I got into some trouble for the first song on this album. “Who Were You Screwing,” was loosely based on a friend’s absence making his heart grow fonder for his ex. He (and she) didn’t find the lyrics quite as funny or clever as I did and apologies were made. Out of anger he wrote a song about me called, “Drunk Irish Poet,” which blasts me lyrically but is such a great song that I couldn’t help but be flattered. Jenn still hates “More Than Booze,” even though I’ve recently proved that song’s sentiment to be entirely true. She’s always maintained that I tended to glorify or romanticize alcoholism in my songs, a point of view I can certainly understand but still deny. For me it was simply a case of that freshman creative writing mantra, “write what you know.” I used to be drunk an awful lot of the time.
The album cover was designed by Scott Remilard, and the photo he used is a baby picture of my cousin Jordan. Of course it wasn’t a baby picture at the time. When I put the album up on MP3.com it was a a fairly recent photo of the boy. As an example of how heart-sickeningly fast time flies, I attended his high school graduation in the spring of 2014.

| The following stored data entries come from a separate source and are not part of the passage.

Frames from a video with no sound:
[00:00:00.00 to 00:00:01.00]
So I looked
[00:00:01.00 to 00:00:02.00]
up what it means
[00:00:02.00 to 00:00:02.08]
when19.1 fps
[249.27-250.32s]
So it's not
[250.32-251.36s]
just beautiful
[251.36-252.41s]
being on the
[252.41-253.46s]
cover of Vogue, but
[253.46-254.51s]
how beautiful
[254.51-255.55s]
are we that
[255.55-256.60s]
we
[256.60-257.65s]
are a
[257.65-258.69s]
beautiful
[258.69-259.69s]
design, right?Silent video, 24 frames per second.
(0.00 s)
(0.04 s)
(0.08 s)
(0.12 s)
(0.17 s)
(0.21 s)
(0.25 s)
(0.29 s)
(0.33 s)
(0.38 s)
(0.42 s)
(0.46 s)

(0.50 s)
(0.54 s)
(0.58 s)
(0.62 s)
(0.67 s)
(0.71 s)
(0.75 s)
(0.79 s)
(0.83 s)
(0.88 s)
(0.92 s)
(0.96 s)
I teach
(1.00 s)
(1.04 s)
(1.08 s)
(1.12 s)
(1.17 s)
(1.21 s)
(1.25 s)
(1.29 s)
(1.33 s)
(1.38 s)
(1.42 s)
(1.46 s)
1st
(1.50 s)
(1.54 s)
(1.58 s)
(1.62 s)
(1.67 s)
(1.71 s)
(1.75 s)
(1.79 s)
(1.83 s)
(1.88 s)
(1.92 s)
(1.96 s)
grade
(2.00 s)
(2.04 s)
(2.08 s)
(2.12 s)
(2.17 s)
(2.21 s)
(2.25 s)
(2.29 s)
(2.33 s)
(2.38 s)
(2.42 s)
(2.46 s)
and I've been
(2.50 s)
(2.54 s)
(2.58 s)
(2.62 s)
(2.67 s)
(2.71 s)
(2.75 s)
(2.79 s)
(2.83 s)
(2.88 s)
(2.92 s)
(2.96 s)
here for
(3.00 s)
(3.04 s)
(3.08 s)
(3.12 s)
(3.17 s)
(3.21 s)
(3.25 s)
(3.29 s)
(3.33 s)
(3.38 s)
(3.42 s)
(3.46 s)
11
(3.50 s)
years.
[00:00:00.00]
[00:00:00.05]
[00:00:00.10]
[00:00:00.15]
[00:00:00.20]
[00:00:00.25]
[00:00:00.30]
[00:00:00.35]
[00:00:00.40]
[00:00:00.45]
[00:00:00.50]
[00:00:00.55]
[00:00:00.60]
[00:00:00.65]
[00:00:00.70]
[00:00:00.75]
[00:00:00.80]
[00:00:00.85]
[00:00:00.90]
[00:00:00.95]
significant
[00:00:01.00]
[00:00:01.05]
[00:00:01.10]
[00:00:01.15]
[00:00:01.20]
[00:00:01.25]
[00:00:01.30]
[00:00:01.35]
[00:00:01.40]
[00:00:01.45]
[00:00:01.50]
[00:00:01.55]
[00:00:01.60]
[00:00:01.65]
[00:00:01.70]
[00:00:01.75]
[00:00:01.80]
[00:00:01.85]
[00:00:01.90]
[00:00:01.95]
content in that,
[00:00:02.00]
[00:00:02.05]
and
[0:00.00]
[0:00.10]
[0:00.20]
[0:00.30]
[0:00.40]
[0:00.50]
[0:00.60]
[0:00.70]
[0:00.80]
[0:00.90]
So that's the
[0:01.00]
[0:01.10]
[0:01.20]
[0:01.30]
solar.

The soundbites are all from Dog Day Afternoon, an incredible movie from the mid 70’s starring a young Al Pacino. It’s one of my all time favorite films and one that I think everyone should see. If you’ve ever made a dumb decision that you had no choice but to see through till the bitter end, you can relate to this movie. The real hero of the film is the third bank robber who quits immediately after they begin the heist and whom the doomed Sal dismisses with, “Fuck ’em, let him go.”